Matching Patterns (Regular Expressions)

function detect_zipcode($string) {
    // Use regex to look for zipcodes, return true or false
    return preg_match('/\b\d{5}(-\d{4})?\b/', $string);

preg_match() is the regular expression pattern. Patterns always start and end with some delimiter character, traditionally a /. The next item, \b, is the syntax used to match a word-boundary character. This means it will find any whitespace, punctuation, or the beginning or end of the string. The next item, \d, indicates that the next character must be a digit. The {5} after it, indicates that it must find five of the previous items, in this case, five digits. We then have a parenthesis. These are used for grouping items together. The next item,-, simply represents the dash character. We then have \d{4} meaning four more digits. The parenthesis then closes, and we have a ?. The question mark is a modifier meaning that the previous item (in this case the group specified by the parenthesis), is optional.

Therefore, we have created a regex that matches a five-digit string, surrounded by word boundaries, optionally having a dash and four more digits after it.

As a quick reference, here are some of the most common syntax characters for use in PCRE regular expressions:

Pattern matches:

\d = Digit

\D = Not a digit

\s = Whitespace

\S = Not whitespace

. = Any character (except \n)

^ = Start of string

$ = End of string

\b = Word boundary

Pattern match extenders:

? = Previous item is match 0 or 1 times.

* = Previous item is matched 0 or more times.

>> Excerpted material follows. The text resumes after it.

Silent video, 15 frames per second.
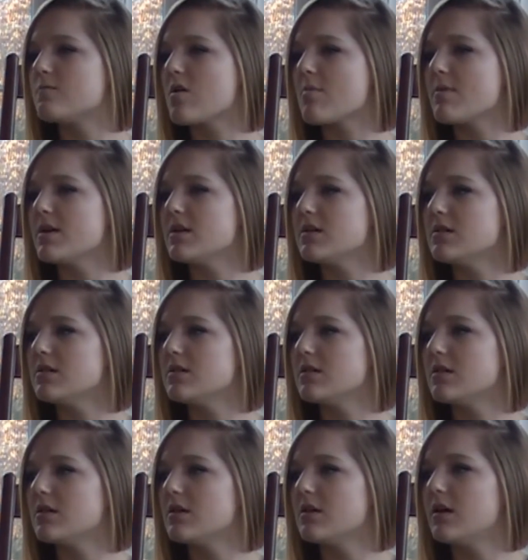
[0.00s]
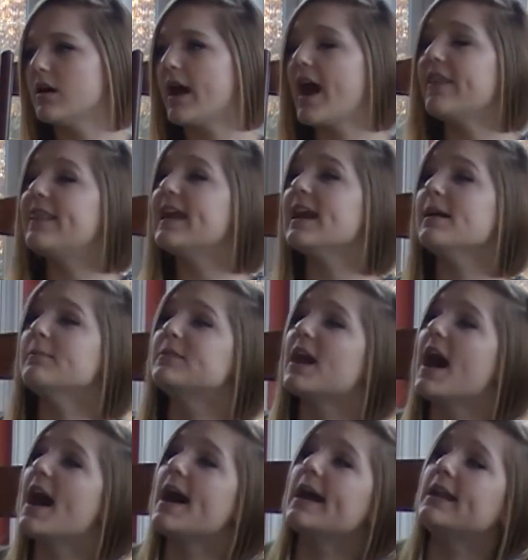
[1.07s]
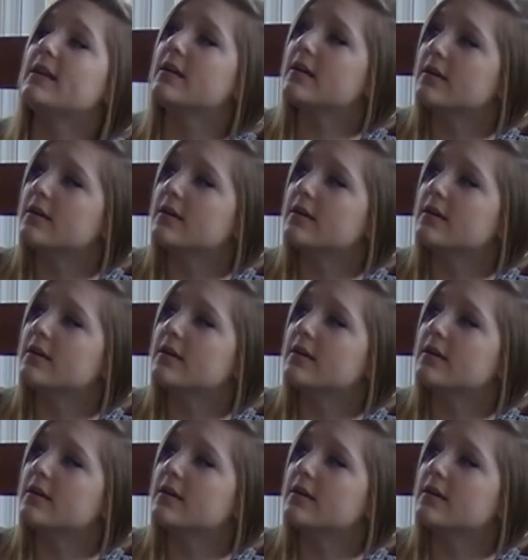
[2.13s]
Am I done? I think I'm done!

+ = Previous item is matched 1 or more times.

{n} = Previous item is matched exactly n times.

{n,} = Previous item is matched at least n times.

{n,m} = Previous item is matched at least n and at most m times.

? (after any of above) = Match as few as possible times.

Option patterns:

(pattern) = Groups the pattern to act as one item and captures it

(x|y) = Matches either pattern x, or pattern y

[abc] = Matches either the character a, b, or c

[^abc] = Matches any character except a, b, or c

[a-f] = Matches characters a through f

Note

Regular expressions are powerful, and a full discussion of them is beyond the scope of this book. You may want to study them more by reading the PHP documentation at http://php.net/pcre.